Up to and including the line with "[0:01.00-0:01.33]", reproduce the listing below exactly, beginning at its first line.

Excerpted data »
/---

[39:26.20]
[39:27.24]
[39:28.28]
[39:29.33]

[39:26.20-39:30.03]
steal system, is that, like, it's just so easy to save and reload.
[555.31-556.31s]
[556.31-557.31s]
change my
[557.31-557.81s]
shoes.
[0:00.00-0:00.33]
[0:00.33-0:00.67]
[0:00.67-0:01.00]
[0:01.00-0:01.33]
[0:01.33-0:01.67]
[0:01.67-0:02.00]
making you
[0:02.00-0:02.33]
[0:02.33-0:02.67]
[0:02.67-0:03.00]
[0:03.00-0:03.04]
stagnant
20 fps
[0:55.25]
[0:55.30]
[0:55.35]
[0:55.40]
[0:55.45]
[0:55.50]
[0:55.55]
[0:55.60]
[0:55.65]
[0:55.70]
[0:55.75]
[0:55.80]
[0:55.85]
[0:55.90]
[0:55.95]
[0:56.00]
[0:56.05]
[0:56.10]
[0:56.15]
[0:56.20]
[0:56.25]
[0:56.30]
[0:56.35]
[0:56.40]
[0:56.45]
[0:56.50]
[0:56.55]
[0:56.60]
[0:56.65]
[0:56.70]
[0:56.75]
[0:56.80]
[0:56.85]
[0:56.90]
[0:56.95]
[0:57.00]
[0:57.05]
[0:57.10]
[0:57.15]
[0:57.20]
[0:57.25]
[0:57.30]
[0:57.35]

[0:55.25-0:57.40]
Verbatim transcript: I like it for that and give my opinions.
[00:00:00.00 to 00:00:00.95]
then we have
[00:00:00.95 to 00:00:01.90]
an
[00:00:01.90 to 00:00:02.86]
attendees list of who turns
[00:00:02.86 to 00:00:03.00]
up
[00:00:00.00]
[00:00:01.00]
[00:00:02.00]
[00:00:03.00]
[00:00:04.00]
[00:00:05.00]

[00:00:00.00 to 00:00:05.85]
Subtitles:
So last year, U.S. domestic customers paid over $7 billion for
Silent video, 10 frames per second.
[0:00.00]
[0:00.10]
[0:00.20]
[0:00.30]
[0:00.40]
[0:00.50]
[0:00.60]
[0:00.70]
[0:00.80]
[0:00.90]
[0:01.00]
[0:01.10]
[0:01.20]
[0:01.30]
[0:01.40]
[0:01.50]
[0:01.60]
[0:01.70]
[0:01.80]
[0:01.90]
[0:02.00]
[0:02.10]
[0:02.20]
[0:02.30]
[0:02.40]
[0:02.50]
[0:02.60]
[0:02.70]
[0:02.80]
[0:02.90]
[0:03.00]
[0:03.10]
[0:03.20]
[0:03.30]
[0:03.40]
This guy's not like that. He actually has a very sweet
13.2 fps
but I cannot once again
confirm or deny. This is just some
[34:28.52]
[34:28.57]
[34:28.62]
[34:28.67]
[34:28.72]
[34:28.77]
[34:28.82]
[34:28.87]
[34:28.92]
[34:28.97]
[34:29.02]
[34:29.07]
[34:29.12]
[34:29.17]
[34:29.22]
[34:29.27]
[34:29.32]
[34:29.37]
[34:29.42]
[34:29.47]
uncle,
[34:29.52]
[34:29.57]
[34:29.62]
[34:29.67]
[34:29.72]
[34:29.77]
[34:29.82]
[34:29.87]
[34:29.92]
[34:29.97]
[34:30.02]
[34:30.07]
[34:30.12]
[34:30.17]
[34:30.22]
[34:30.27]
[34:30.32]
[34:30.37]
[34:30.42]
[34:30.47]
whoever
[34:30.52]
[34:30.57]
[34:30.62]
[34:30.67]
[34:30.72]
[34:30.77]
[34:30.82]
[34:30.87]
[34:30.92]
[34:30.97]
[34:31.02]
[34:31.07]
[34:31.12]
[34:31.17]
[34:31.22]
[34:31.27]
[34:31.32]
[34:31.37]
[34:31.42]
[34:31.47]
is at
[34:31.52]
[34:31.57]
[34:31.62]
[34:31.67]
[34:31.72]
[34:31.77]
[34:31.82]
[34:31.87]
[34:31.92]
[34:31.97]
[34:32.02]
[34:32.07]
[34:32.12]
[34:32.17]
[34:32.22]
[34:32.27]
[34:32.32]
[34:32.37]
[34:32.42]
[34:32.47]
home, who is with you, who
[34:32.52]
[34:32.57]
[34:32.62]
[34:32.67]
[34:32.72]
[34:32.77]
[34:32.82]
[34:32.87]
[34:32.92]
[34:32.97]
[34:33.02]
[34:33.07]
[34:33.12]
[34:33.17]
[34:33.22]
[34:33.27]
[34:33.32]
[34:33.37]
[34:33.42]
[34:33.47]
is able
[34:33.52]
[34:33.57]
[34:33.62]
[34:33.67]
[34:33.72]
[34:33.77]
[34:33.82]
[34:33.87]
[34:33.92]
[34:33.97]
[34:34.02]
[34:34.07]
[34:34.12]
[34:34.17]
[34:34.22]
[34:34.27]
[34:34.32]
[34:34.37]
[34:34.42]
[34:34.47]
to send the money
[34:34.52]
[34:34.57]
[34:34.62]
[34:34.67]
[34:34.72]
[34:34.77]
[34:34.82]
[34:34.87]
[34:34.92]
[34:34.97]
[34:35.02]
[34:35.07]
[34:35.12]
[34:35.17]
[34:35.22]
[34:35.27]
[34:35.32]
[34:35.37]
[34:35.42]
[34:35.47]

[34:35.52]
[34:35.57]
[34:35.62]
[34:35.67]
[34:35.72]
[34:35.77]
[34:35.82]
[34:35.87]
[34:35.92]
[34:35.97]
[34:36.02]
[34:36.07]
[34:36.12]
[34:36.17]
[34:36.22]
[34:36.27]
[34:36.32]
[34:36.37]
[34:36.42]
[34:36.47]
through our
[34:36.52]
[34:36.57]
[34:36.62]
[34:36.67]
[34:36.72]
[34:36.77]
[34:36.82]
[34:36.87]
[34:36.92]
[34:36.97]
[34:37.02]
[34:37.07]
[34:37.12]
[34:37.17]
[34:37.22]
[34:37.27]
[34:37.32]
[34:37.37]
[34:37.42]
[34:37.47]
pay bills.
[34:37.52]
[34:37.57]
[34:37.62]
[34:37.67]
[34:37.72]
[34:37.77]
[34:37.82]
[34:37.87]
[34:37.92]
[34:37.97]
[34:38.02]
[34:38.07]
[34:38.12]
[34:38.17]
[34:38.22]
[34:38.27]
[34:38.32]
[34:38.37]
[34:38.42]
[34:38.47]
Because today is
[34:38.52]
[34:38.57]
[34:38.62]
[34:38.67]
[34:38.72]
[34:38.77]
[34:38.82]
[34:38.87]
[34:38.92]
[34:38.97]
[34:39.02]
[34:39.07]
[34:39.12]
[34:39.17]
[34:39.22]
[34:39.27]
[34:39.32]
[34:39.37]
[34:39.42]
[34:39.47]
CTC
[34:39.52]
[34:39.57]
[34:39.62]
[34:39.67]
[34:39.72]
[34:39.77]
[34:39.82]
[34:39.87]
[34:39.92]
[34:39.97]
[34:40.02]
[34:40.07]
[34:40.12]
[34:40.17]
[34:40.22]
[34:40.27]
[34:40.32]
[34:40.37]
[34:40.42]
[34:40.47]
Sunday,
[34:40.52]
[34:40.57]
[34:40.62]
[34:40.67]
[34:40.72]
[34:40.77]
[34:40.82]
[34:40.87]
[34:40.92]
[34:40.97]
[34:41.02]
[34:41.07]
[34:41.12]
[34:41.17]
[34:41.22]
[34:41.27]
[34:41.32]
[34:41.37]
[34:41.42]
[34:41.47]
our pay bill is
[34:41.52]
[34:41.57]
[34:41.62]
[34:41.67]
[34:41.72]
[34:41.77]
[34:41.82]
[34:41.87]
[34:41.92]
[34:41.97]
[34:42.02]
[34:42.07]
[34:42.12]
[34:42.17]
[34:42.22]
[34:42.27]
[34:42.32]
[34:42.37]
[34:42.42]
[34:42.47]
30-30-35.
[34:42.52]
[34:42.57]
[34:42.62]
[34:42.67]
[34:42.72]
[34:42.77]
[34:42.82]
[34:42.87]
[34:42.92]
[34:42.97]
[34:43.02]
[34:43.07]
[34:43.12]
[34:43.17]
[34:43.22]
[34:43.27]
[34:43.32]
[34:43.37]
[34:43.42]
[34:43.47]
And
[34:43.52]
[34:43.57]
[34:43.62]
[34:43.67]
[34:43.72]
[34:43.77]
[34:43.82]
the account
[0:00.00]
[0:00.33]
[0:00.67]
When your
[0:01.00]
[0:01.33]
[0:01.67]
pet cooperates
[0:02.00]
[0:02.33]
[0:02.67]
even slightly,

\---

Task answer »
[39:26.20]
[39:27.24]
[39:28.28]
[39:29.33]

[39:26.20-39:30.03]
steal system, is that, like, it's just so easy to save and reload.
[555.31-556.31s]
[556.31-557.31s]
change my
[557.31-557.81s]
shoes.
[0:00.00-0:00.33]
[0:00.33-0:00.67]
[0:00.67-0:01.00]
[0:01.00-0:01.33]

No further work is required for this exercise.